Appendix 2: Whats a Celt
The term Celt, is almost as dangerous as Race. If you talk to an archalogist they will tell you one thing, ask an ethnologist, they will tell you another. It’s a very broud term. However we shall use the following definition from the Celtic Reconstructionist FAQ. (1)
“Celtic” applies to a group of related languages in the Indo-European language group and the cultures that developed in the communities that speak these languages. Celtic identity is not based on genetics or “blood” but on being part of this linguistic and cultural grouping.”
- Haplogroup R1b-L21. Wikipedia. [Online] https://en.wikipedia.org/wiki/Haplogroup_R1b-L21.

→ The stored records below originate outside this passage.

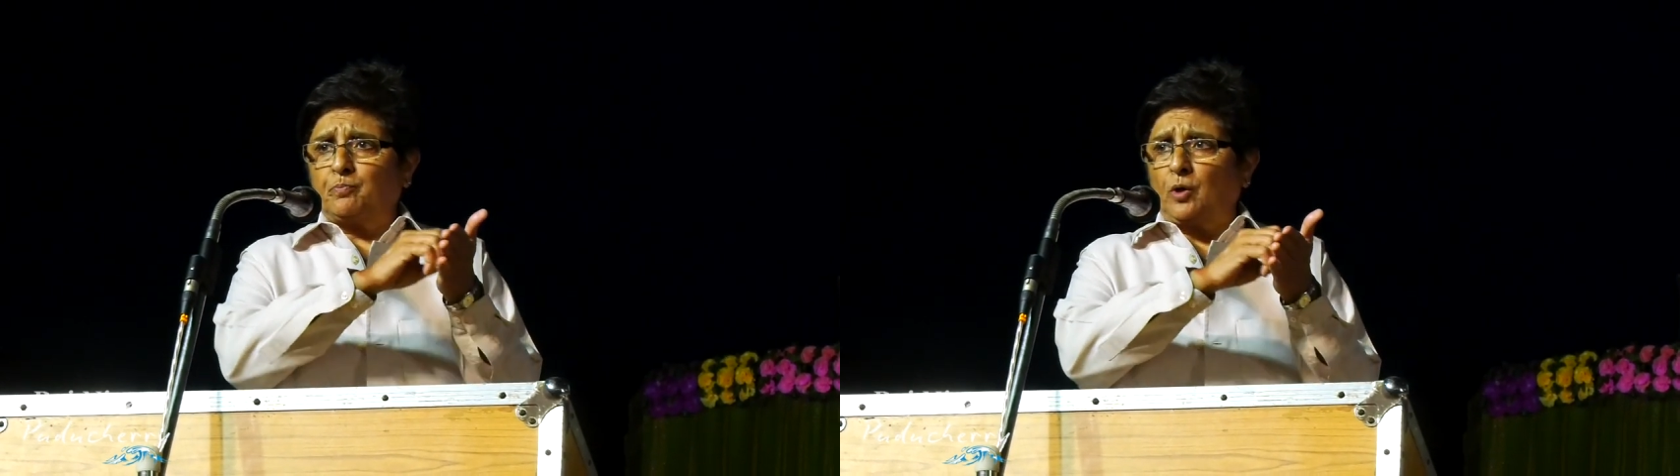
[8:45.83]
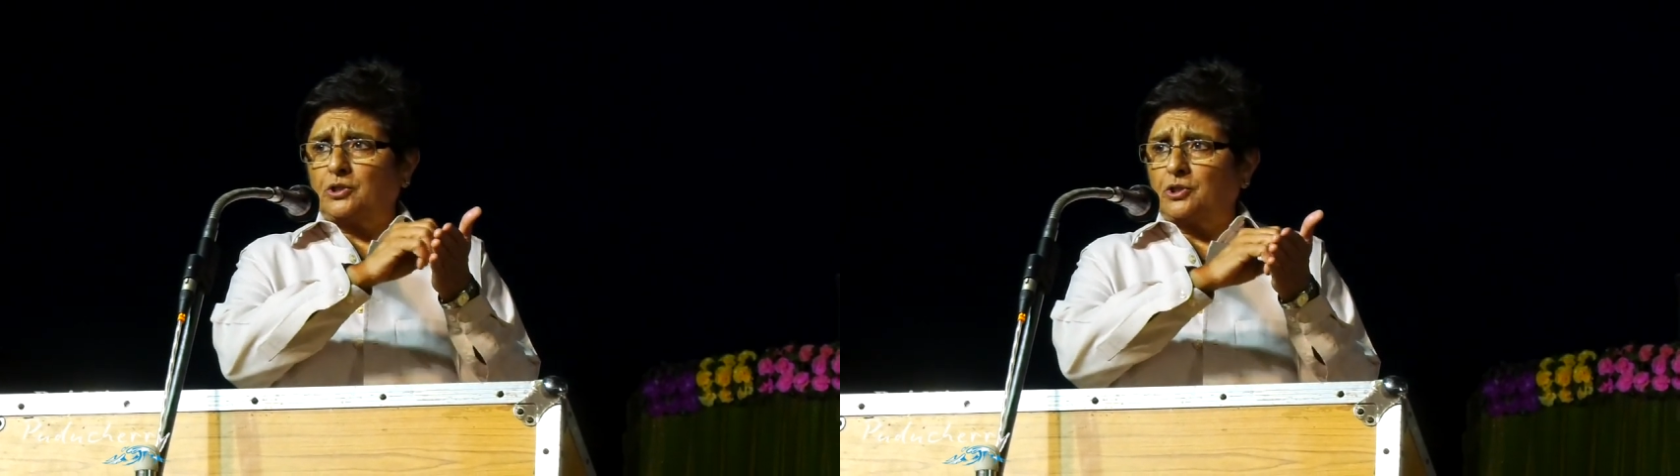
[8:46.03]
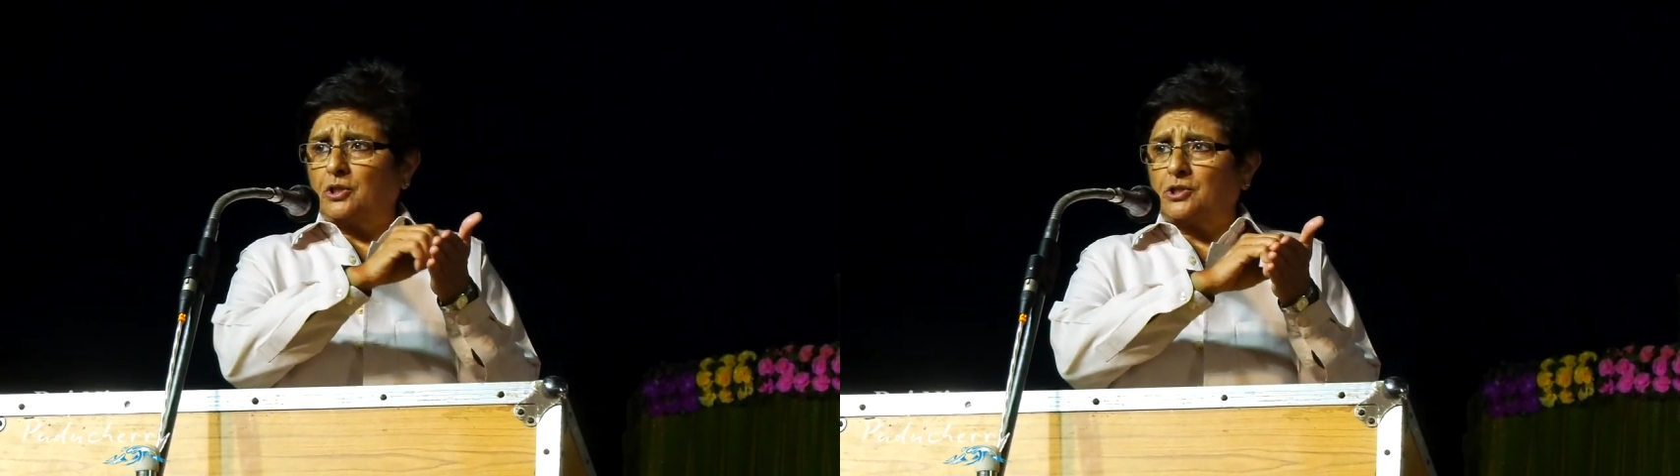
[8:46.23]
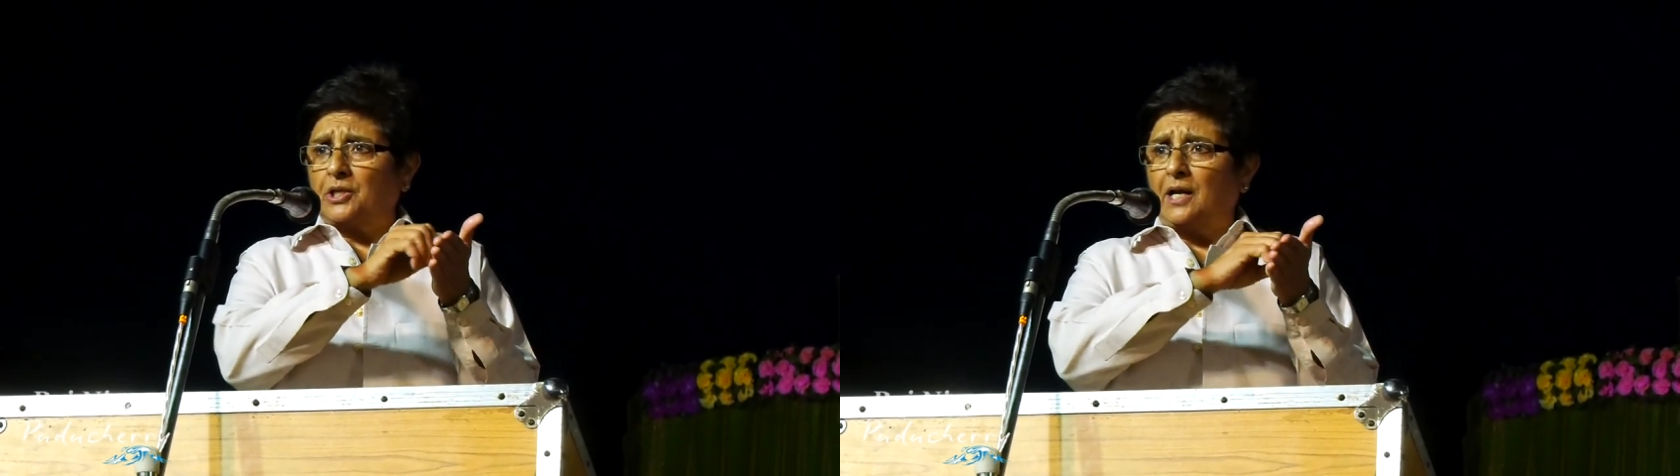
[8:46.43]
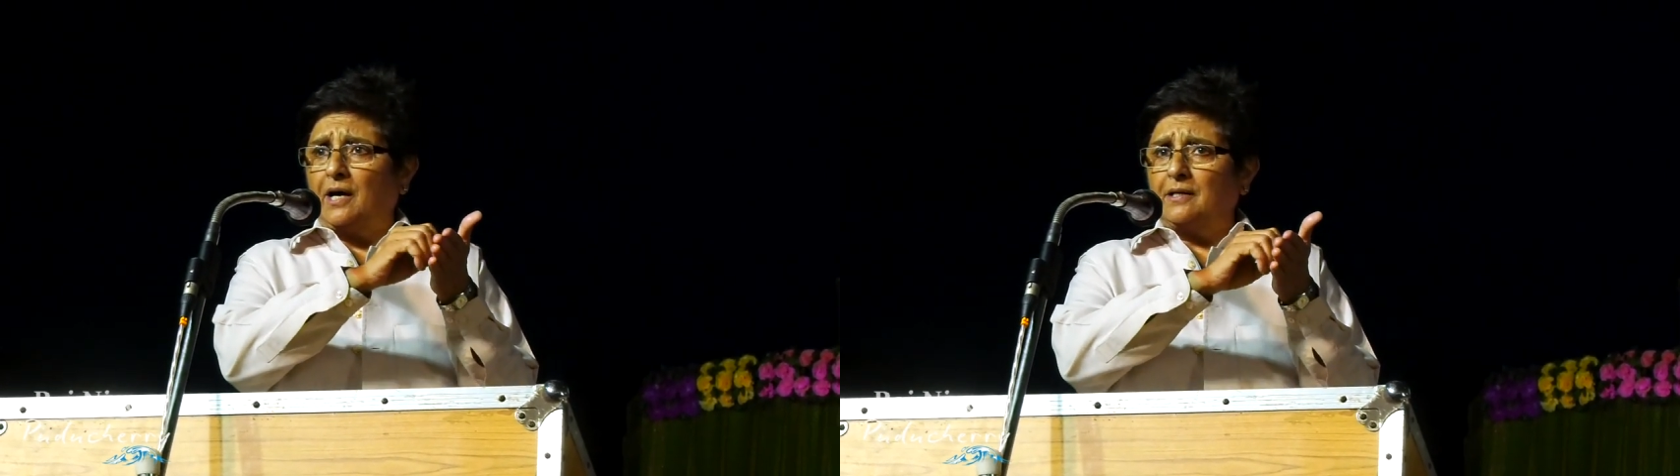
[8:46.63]

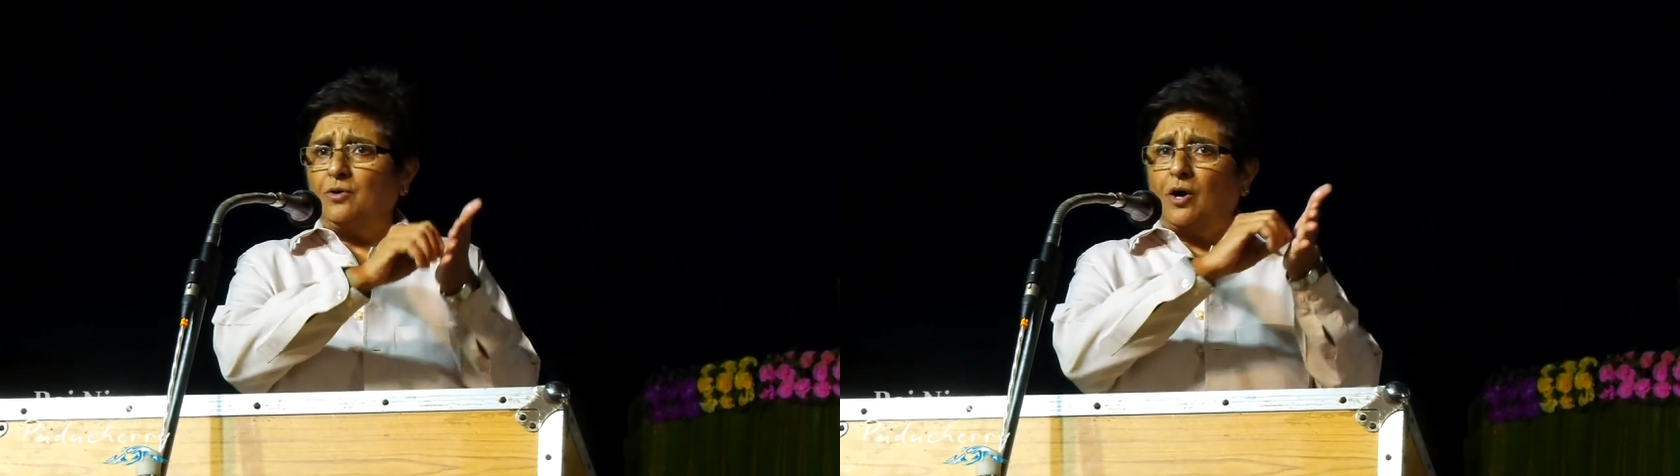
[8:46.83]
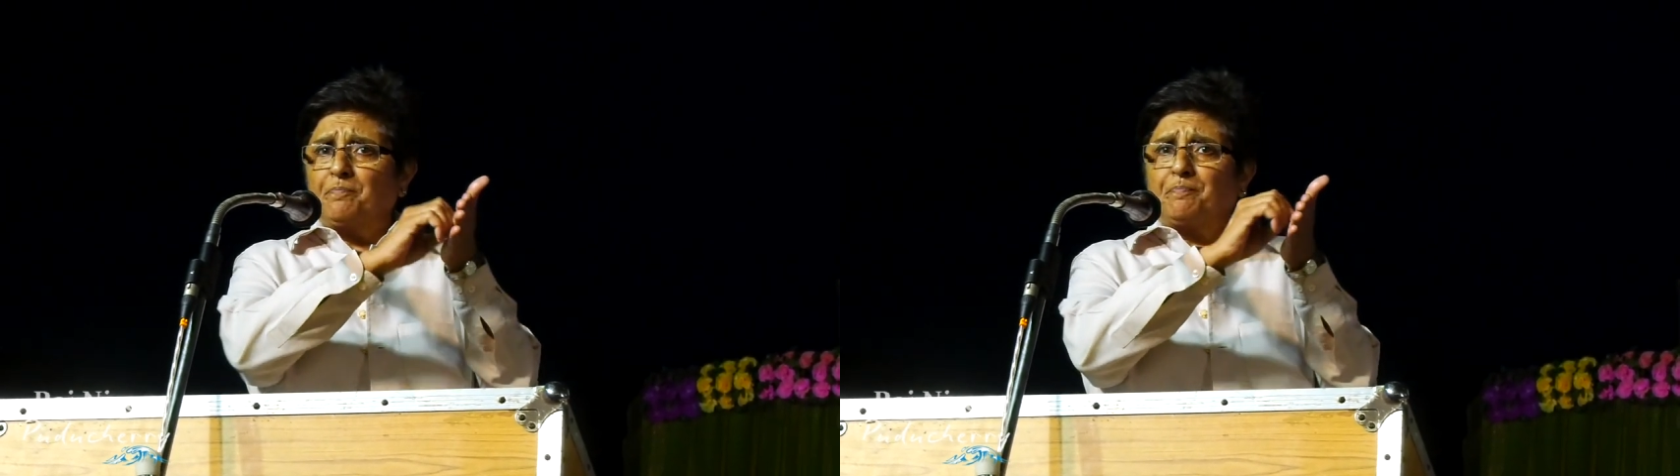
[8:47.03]
challan on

- Haplogroup R1b (YDNA). Europedia. [Online] https://www.eupedia.com/europe/Haplogroup_R1b_Y-DNA.shtml#L21.
- What do you mean by “Celtic” . CR FAQ. [Online] http://www.paganachd.com/faq/whatiscr.html#whatisceltic.
- Translation (biology). Wikipedia. [Online] https://en.wikipedia.org/wiki/Translation_(biology).
- RNA and Transcription. . Slide player . [Online] https://slideplayer.com/slide/7962625/.
- Witherspoon, D. J., et al. Genetic Similarities Within and Between Human Populations. Genetics. 2007, Vol. 176, 1, pp. 351-359.